**What is needed:** Since the records include pictures, leave those out while you reproduce exactly and only the lines from the one containing "[00:00:01.95]" through the one containing "[00:00:02.75]", inclusive.

**Raw data:**

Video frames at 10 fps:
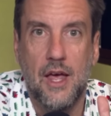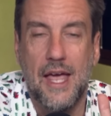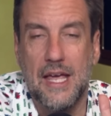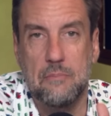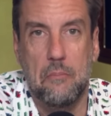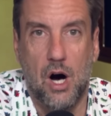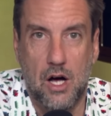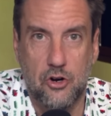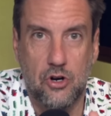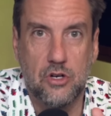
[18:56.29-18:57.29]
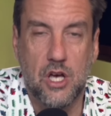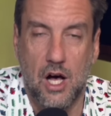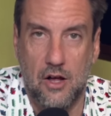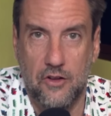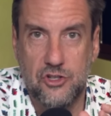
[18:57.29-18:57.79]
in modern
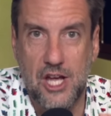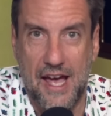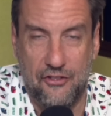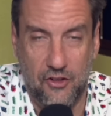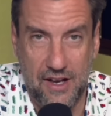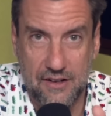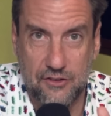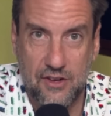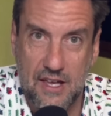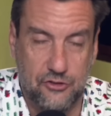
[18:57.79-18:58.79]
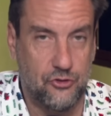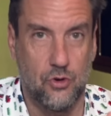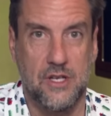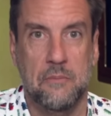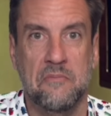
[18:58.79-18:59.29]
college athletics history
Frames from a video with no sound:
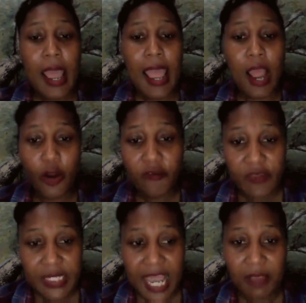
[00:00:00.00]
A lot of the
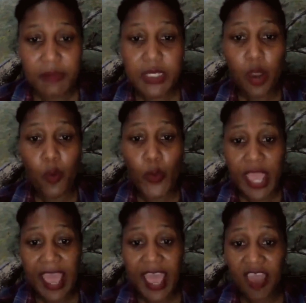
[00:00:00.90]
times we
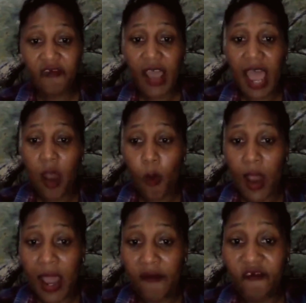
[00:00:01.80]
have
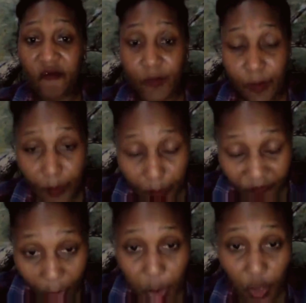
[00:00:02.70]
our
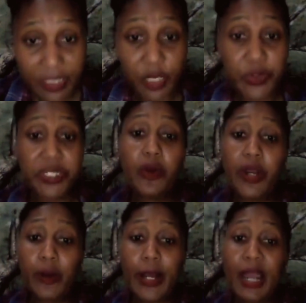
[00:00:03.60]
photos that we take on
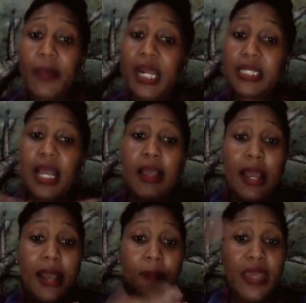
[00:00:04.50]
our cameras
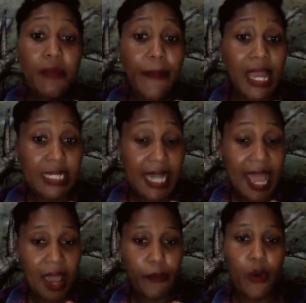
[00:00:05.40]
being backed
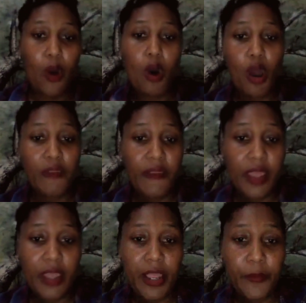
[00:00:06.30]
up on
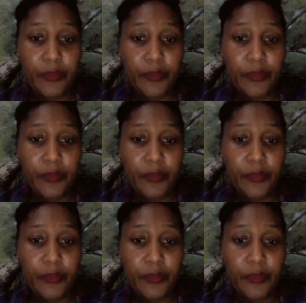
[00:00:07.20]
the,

==

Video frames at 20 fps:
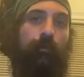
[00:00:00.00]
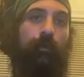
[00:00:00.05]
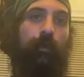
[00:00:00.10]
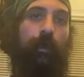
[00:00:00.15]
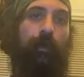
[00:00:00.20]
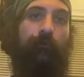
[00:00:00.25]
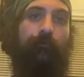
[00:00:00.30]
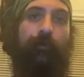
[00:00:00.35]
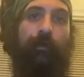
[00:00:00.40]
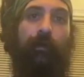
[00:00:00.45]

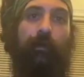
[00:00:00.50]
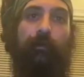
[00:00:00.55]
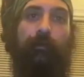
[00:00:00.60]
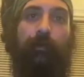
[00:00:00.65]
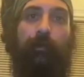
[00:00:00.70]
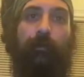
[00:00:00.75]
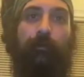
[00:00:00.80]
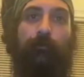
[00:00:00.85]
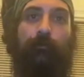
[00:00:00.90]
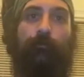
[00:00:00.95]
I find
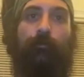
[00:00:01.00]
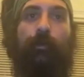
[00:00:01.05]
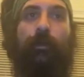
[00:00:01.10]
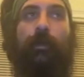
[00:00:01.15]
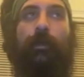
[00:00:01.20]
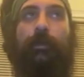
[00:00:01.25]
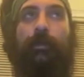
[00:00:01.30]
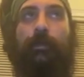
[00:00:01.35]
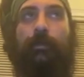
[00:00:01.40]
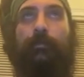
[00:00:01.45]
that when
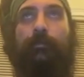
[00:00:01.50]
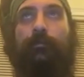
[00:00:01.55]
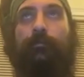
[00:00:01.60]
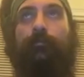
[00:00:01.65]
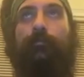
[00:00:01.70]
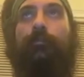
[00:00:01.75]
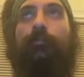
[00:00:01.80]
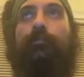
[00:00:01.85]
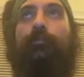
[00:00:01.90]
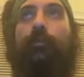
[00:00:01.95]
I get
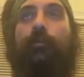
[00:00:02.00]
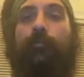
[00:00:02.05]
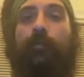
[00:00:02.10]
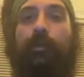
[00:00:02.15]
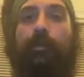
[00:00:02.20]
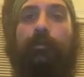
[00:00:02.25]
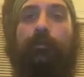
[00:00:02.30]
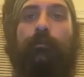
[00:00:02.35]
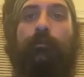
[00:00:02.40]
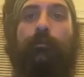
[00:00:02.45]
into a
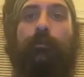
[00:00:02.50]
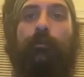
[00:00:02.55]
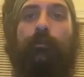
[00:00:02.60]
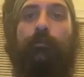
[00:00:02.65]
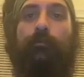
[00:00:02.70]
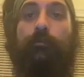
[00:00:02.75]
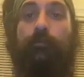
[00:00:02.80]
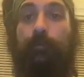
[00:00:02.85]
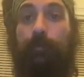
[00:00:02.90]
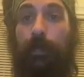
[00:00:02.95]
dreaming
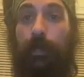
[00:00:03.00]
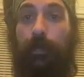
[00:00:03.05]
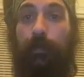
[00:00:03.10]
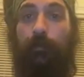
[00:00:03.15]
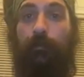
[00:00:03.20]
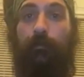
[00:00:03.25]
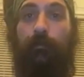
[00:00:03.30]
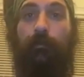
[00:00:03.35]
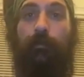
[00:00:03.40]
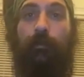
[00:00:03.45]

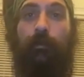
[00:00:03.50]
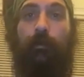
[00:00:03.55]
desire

**Task output:**
[00:00:01.95]
I get
[00:00:02.00]
[00:00:02.05]
[00:00:02.10]
[00:00:02.15]
[00:00:02.20]
[00:00:02.25]
[00:00:02.30]
[00:00:02.35]
[00:00:02.40]
[00:00:02.45]
into a
[00:00:02.50]
[00:00:02.55]
[00:00:02.60]
[00:00:02.65]
[00:00:02.70]
[00:00:02.75]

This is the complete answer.